Once an ANOVA test indicates that there are significant differences, you can dig deeper to find out what those differences might be. One approach is to look at a contrast of interest. A contrast is a linear combination of different population means \[\psi = a_1 \mu_1 + a_2 \mu_2 + \ldots + a_I \mu_I\] where the constants \(a_i\) all add up to zero. A sample contrast is similar, except with sample means instead of population means. We typically use the symbol \(C\) to denote sample contrasts. For example, we might want to know how the two Pyrithione Zinc treatments compare with the Ketoconazole treatment.

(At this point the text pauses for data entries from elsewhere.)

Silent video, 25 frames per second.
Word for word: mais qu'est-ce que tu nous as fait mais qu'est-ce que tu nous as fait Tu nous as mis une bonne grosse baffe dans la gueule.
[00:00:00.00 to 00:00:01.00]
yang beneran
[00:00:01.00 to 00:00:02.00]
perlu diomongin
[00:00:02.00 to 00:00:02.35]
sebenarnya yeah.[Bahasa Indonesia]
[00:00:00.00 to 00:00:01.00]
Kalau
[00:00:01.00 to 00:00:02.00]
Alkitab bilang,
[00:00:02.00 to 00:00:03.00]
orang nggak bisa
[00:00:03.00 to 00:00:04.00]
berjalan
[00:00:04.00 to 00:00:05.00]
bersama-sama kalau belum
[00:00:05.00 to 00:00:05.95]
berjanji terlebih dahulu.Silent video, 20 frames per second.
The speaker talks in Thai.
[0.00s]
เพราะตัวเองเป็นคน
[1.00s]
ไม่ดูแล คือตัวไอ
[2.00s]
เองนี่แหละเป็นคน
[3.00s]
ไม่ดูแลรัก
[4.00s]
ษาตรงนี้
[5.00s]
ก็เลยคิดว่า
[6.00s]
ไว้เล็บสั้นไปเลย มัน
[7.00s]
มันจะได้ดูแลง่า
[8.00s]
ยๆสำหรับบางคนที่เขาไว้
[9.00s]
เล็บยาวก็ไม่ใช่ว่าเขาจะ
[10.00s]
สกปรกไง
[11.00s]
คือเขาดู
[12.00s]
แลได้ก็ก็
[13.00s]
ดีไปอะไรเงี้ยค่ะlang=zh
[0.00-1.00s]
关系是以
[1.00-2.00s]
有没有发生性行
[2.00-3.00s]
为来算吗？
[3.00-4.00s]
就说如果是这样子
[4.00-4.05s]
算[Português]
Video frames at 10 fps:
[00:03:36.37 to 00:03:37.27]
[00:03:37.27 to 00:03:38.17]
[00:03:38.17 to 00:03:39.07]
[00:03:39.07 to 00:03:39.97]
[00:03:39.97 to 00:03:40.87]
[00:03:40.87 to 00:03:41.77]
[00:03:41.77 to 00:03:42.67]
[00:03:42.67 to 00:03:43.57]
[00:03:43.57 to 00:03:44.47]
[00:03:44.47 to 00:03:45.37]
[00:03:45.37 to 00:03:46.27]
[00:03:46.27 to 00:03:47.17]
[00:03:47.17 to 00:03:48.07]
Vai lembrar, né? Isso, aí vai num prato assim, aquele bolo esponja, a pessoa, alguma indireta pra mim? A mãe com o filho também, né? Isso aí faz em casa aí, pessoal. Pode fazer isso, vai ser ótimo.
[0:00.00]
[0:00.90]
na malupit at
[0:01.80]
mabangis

Then, a natural choice for the contrast would be: \[\psi = \frac{1}{2}\mu_\text{PyrI} + \frac{1}{2}\mu_\text{PyrII} - \mu_\text{Keto}\]

Inference for Contrasts

To test whether or not a contrast is significantly different than zero, that is:

  • \(H_0: \psi = 0\)
  • \(H_A: \psi \neq 0\)

we use the test statistic: \[t = \frac{C}{SE_C}\] where \(SE_C = s_p \sqrt{\sum \frac{a_i^2}{N_i}}\) is the standard error of the contrast and \(s_p\) is the pooled standard deviation (equal to \(\sqrt{MSE}\)). This t-value has degrees of freedom equal to the degrees of freedom of the residuals in the ANOVA model (\(DFE=N-I\)). To make a confidence interval for a contrast \(\psi\), use the formula: \[C \pm t^* SE_C.\]

Exercises

  1. Find the sample contrast \(C = \frac{1}{2}\bar{x}_\text{PyrI} + \frac{1}{2}\bar{x}_\text{PyrII} - \bar{x}_\text{Keto}\) between Ketocanozole vs. the two Pyrithione Zinc groups.

  2. Is the contrast in this example statistically significant?

  3. Make a confidence interval for the contrast and explain what it means.